If you toss a coin an infinite number of times in identical circumstances, the probability of heads or tails is 1/2. If you toss a coin once, maths won’t help you. Probability is simply not defined mathematically for a sample size of 1. As the number of trials tends to infinity, so the number of heads and tails will tend towards equality. This is actually the definition of probability. If you think that after a long sequence of “heads”, nature steps in and causes a run of “tails”, then I’m afraid you don’t understand how probability works (this is known as the Gambler’s Fallacy) and I would invite you to a game of Russian Roulette. If played by an infinite number of Russians, then 1/6 of them would die and 5/6 would survive (although I’m not quite sure that I can get my head around what 1/6 of infinity actually means, especially as 1/6 of infinity = infinity, but now we are straying into number theory and countable infinity versus non-countable infinity). But, as you slowly raise the revolver to your temple and your trembling finger wraps around the trigger, I’m afraid that you are a single trial and maths won’t keep you alive. MTBF works the same way. The only thing that you can be sure of is that if an infinite number of Russians are involved the catering is likely to be abysmal and the queues very long.
So why does e-Quip include a built-in MTBF function?
There are a few arguments that I have come to accept that I will never win. One is that there is no need for VAT in a spare parts catalogue, and the other is MTBF. In my opinion, and in the opinion of a great many reliability engineers, MTBF is a meaningless concept unless you are considering an assembly of individual components, where the sum of the MTBF of the individual components gives an indication of the probable reliability of the assembly.
Despite my protestations and appeals to common sense, a great many people insist that the spare parts screen includes VAT. It is not my job to force my opinions onto the users of my software: if you want VAT on the spare parts screen, then VAT on the spare parts screen you shall have! I’m working with my analyst / priest at getting past this. MTBF is similar. Lots of people want it, even though I suspect that they are not entirely sure what it means.

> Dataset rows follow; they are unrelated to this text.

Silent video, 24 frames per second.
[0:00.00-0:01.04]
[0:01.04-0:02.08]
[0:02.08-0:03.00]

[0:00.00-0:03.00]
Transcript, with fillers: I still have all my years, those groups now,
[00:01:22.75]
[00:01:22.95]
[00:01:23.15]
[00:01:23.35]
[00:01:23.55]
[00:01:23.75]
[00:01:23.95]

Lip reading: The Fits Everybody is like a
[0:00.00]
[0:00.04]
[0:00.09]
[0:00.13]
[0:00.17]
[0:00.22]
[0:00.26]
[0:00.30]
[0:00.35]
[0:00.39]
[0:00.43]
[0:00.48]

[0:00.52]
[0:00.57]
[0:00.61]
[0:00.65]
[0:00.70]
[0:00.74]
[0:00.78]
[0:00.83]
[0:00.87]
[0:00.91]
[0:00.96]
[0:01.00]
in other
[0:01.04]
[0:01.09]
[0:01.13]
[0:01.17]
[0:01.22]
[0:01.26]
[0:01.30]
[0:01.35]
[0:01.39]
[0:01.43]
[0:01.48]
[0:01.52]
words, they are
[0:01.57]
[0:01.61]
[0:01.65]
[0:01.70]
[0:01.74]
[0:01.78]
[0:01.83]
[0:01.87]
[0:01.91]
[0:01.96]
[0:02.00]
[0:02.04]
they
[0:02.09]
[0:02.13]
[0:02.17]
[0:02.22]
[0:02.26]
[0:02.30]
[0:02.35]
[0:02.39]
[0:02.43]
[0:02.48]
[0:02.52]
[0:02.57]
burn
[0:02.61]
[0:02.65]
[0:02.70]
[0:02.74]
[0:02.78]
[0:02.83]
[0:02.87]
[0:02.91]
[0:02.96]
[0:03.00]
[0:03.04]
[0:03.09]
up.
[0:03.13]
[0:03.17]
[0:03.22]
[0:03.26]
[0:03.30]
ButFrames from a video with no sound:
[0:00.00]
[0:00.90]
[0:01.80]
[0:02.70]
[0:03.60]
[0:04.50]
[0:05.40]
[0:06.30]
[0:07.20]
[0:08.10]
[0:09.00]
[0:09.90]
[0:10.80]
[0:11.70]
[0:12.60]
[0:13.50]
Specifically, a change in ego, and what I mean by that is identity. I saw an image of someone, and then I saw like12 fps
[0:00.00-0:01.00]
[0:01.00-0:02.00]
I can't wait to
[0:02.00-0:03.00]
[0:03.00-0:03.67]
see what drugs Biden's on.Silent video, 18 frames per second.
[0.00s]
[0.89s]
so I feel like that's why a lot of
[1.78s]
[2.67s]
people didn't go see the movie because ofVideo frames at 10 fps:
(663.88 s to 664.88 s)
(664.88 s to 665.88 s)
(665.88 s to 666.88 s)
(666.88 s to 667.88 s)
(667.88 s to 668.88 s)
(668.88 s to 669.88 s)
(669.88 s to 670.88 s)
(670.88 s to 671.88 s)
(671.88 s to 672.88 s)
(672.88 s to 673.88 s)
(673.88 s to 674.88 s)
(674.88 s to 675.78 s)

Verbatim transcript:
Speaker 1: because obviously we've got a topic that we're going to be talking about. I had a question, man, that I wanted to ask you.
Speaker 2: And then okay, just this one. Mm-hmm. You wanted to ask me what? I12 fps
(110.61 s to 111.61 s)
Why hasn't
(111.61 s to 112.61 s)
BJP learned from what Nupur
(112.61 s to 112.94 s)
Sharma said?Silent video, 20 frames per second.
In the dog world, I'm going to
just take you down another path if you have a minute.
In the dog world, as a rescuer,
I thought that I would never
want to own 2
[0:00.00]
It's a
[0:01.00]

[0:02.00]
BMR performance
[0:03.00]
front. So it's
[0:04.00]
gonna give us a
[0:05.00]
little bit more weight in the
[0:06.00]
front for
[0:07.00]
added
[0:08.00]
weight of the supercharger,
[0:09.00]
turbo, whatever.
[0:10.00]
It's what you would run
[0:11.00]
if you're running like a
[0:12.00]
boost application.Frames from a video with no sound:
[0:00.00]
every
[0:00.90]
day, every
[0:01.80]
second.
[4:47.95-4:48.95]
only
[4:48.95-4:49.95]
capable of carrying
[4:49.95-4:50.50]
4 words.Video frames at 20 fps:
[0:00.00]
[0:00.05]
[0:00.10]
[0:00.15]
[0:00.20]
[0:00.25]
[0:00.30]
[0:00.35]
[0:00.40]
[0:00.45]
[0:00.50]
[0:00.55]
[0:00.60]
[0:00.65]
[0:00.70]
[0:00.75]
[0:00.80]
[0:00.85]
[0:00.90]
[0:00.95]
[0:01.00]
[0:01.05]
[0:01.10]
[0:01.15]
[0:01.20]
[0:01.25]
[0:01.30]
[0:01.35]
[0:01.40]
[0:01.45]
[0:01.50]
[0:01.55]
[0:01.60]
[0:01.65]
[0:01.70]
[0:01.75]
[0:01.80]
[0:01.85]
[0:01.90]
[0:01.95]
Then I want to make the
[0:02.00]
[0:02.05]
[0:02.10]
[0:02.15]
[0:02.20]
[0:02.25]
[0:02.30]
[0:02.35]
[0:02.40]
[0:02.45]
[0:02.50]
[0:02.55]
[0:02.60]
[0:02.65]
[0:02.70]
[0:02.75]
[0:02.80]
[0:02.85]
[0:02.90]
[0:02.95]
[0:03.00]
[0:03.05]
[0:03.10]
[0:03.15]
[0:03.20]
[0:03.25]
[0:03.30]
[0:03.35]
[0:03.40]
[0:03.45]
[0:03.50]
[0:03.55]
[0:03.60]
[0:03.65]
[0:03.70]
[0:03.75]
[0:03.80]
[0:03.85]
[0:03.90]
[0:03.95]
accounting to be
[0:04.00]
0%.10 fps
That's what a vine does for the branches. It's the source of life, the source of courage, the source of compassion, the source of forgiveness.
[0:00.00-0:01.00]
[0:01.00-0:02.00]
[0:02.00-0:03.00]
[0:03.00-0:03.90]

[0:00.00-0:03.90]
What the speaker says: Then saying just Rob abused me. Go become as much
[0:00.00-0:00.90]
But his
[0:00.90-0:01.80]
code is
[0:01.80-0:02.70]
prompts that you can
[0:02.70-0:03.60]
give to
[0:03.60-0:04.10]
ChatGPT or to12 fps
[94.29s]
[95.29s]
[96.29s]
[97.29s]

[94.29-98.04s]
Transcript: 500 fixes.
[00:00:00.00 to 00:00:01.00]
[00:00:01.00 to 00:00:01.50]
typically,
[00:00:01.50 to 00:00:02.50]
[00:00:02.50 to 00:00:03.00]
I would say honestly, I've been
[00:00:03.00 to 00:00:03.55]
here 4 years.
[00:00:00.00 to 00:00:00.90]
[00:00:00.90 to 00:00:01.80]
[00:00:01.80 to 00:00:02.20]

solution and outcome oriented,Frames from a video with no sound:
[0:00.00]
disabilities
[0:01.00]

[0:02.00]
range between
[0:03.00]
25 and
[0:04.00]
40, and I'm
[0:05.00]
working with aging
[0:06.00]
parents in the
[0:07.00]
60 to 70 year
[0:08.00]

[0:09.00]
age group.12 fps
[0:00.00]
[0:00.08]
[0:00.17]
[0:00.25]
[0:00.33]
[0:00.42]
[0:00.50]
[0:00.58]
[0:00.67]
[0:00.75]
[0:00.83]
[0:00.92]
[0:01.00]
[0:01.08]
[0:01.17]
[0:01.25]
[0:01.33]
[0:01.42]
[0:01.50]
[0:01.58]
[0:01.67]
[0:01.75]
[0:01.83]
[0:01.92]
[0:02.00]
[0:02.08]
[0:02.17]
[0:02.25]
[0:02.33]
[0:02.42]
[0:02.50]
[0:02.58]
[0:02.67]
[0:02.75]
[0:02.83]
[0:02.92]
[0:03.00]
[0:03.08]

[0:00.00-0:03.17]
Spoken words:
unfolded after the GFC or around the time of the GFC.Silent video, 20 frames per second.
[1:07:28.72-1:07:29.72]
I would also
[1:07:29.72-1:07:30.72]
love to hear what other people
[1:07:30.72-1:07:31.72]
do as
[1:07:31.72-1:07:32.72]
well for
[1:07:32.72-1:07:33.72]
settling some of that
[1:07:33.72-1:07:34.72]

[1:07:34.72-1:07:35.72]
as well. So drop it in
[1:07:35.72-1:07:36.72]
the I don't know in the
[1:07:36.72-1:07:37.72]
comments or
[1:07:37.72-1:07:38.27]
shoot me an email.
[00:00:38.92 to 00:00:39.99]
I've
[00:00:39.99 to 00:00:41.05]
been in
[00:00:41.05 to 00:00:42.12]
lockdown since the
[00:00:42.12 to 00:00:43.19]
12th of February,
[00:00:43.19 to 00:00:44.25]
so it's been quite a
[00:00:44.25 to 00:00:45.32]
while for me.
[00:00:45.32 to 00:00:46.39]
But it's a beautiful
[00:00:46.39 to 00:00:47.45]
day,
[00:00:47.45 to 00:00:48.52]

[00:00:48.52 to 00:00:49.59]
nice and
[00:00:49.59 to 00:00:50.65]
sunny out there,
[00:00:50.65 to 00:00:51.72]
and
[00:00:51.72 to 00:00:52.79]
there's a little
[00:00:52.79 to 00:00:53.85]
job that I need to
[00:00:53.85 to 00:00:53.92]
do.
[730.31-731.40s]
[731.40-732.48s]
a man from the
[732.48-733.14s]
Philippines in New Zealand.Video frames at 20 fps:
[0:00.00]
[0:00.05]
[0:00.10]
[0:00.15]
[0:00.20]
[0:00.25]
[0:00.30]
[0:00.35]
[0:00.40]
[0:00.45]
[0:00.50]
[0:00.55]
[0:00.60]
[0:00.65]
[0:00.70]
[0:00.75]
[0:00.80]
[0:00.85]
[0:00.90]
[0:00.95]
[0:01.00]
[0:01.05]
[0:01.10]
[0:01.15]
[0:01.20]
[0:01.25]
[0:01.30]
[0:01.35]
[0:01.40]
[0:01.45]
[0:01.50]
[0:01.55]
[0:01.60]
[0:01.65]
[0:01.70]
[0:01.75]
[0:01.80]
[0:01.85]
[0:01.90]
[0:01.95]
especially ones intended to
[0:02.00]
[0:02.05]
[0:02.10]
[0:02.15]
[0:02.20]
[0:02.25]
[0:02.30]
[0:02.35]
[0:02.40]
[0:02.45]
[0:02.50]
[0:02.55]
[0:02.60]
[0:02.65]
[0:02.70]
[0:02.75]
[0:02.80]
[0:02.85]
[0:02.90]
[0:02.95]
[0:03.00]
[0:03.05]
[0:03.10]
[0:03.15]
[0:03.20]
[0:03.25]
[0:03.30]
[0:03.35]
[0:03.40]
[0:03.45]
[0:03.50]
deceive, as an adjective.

On a recent trawl of the web (and you thought that my life was a thrilling, white-knuckle ride), I found this comment from a manufacturer:
“MTBF measurement is based on a statistical sample and is not intended to predict any one specific unit’s reliability; thus MTBF is not, and should not be construed as a warranty measurement.”
“I concur”, as they say in all good television medical dramas. There are lots of MTBF definitions. According to Wikipedia there are at least: MIL-HDBK-217F, Telcordia SR332, Siemens Norm, FIDES,UTE 80-810 (RDF2000), and probably a great many more. You pays your money and you takes your choice. Either way, e-Quip gives you the ability to calculate MTBF, just be sure that it really means what you think it means before you make any decisions based on it.